Every entry below should be repeated exactly; the pictures should not.

Items from a data source:
Content starts
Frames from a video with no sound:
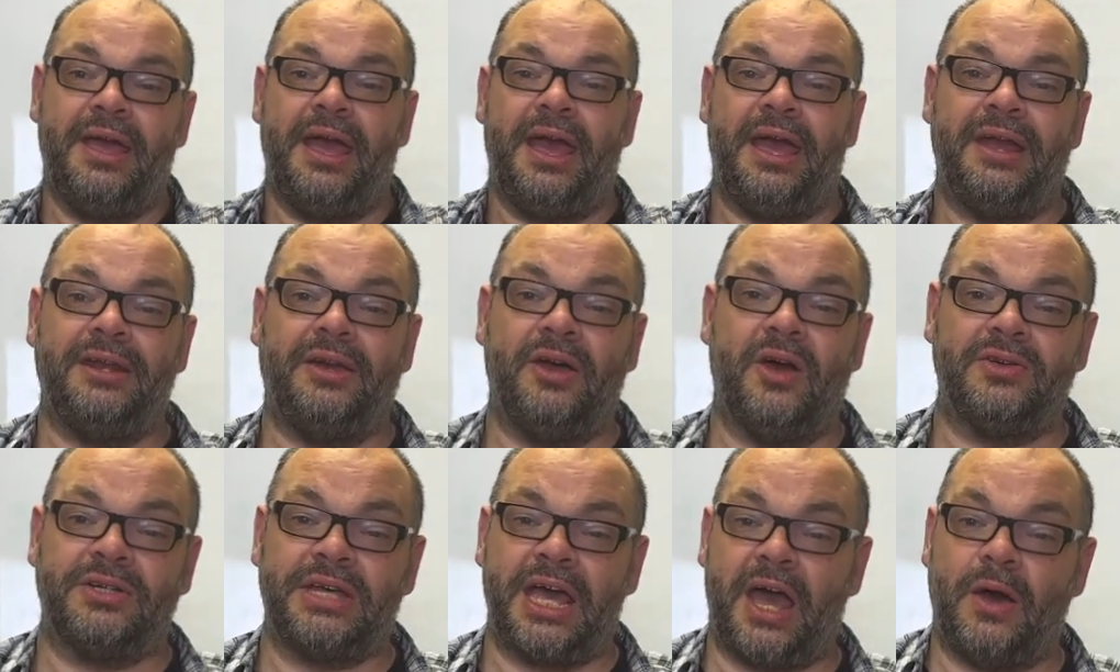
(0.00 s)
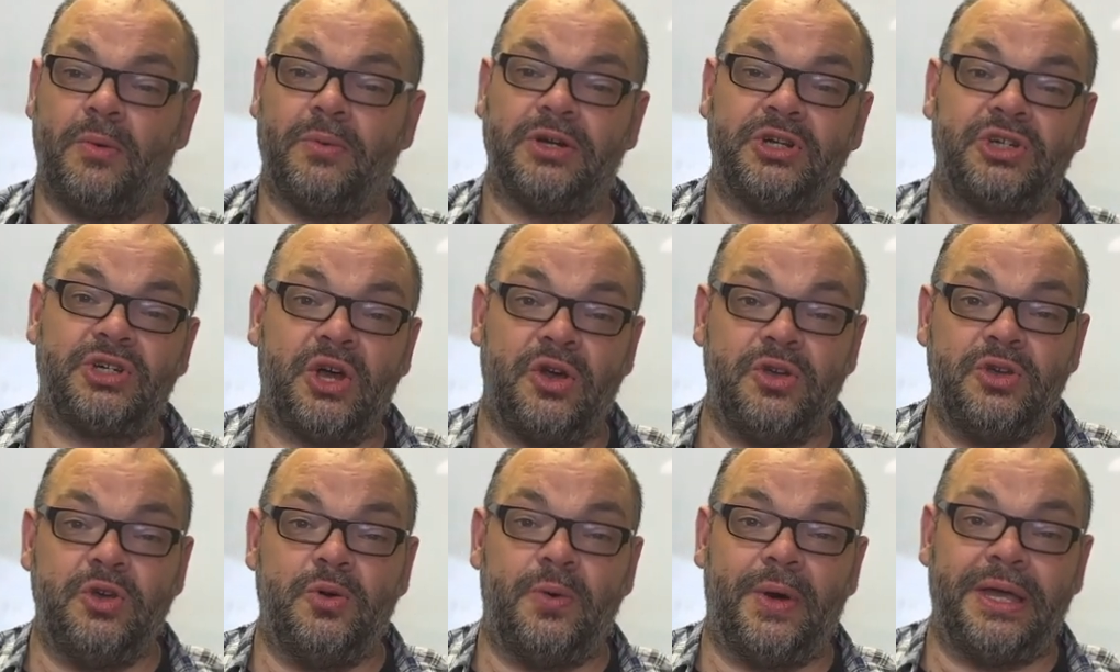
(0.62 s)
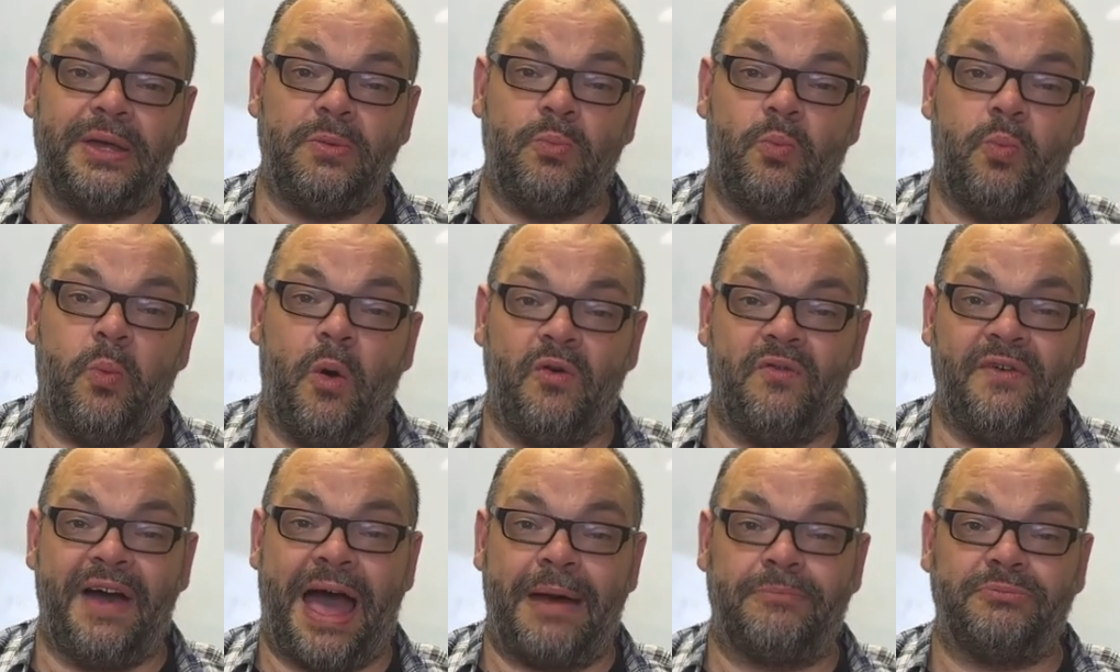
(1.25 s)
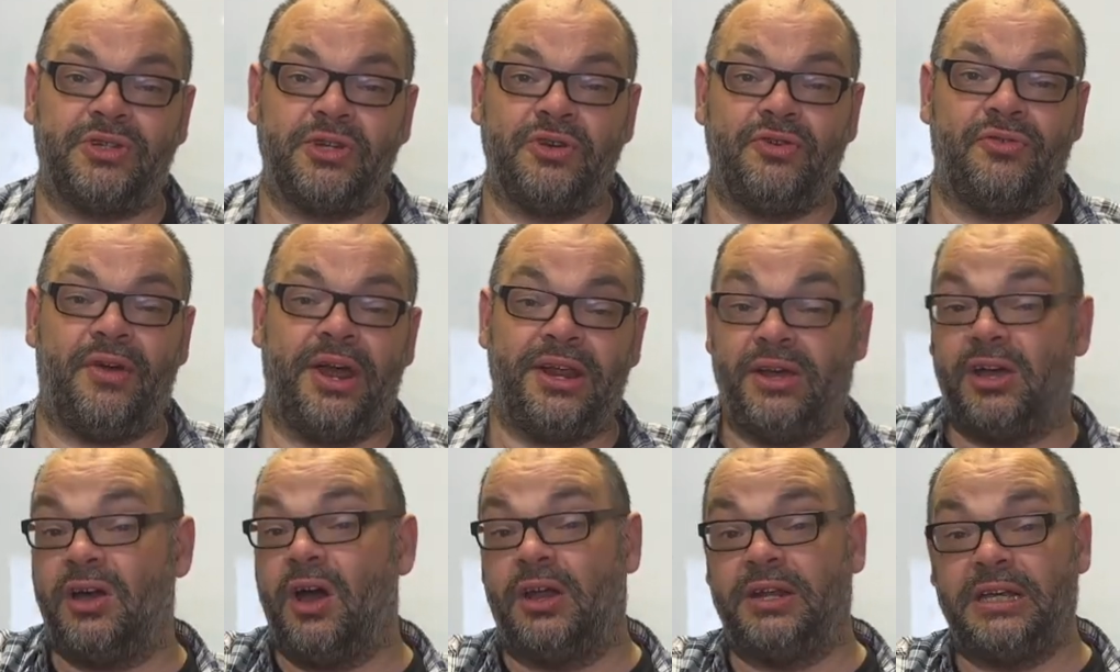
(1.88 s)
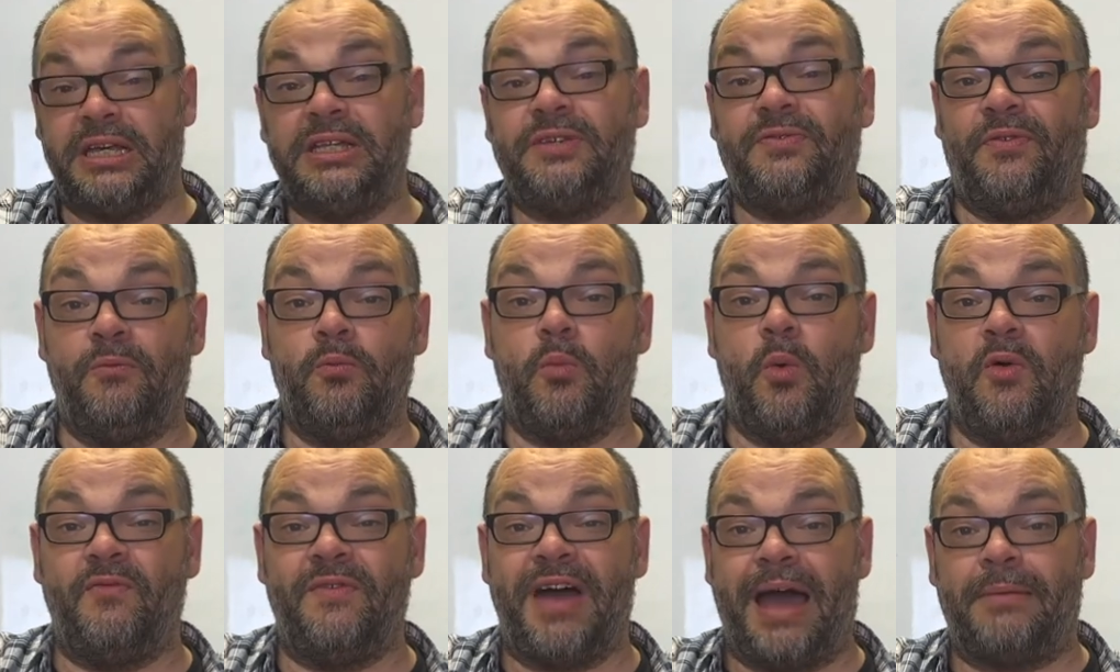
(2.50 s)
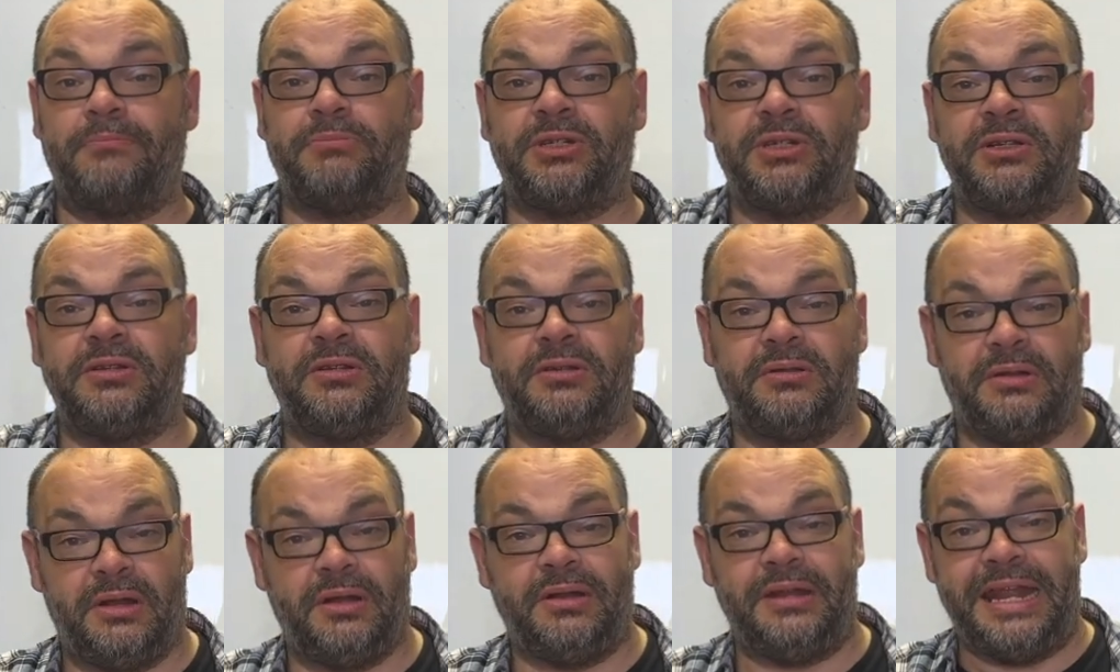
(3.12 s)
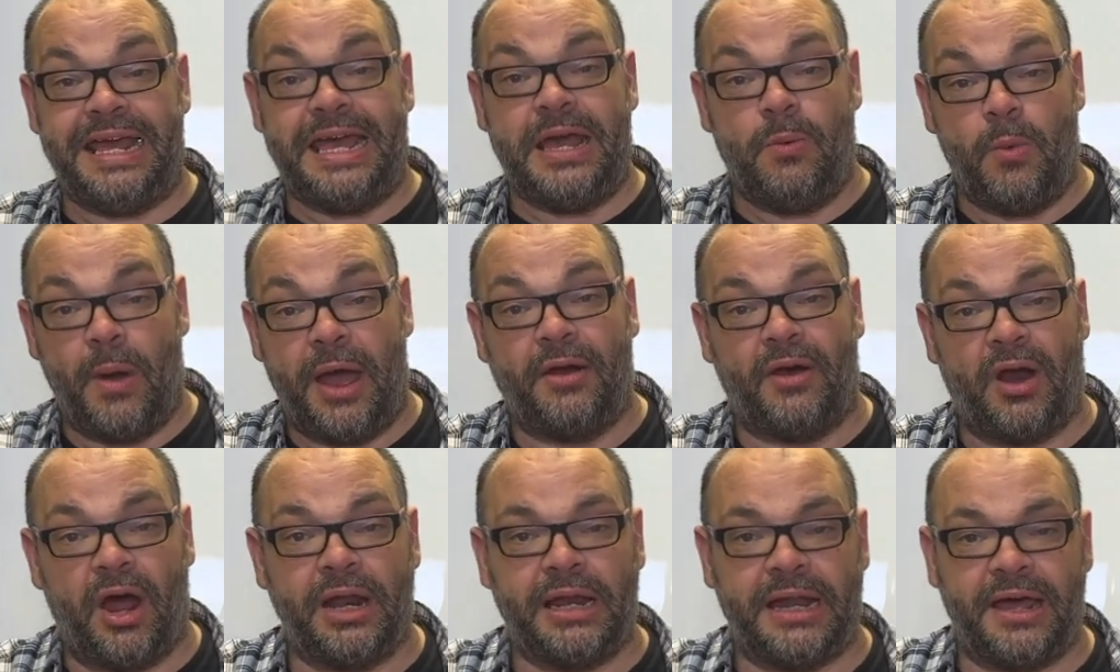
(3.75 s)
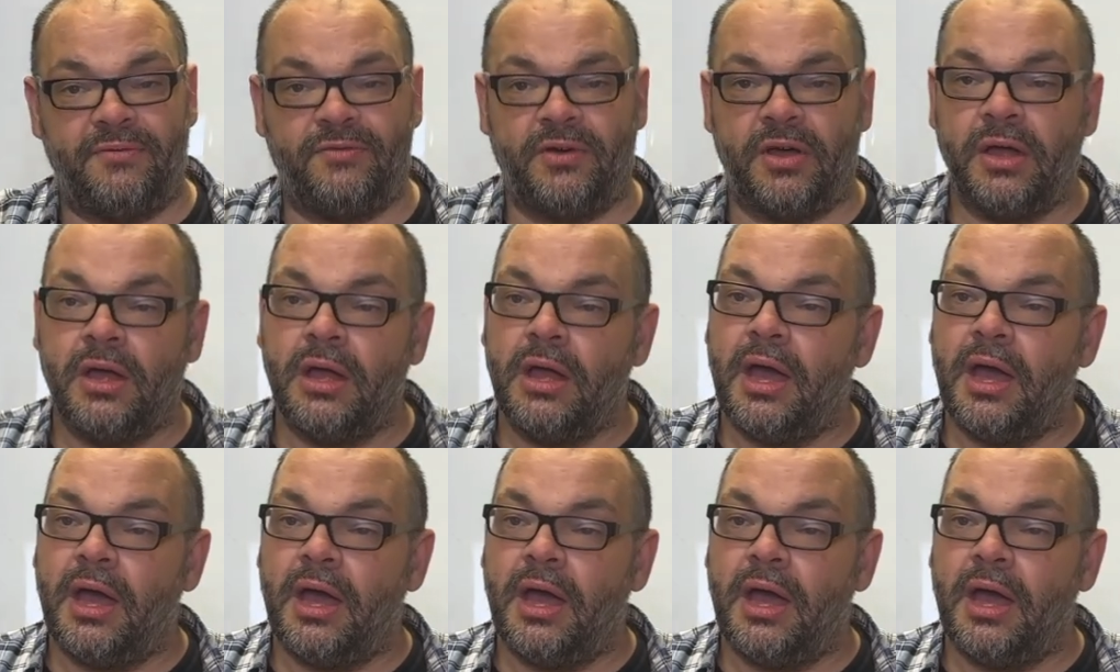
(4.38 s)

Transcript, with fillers: And he goes, hey, I want to show you a Wolverhampton credit card. He's from Wolverhampton, near where I live.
Content ends
▸ **Solution to this task**:
Frames from a video with no sound:
(0.00 s)
(0.62 s)
(1.25 s)
(1.88 s)
(2.50 s)
(3.12 s)
(3.75 s)
(4.38 s)

Transcript, with fillers: And he goes, hey, I want to show you a Wolverhampton credit card. He's from Wolverhampton, near where I live.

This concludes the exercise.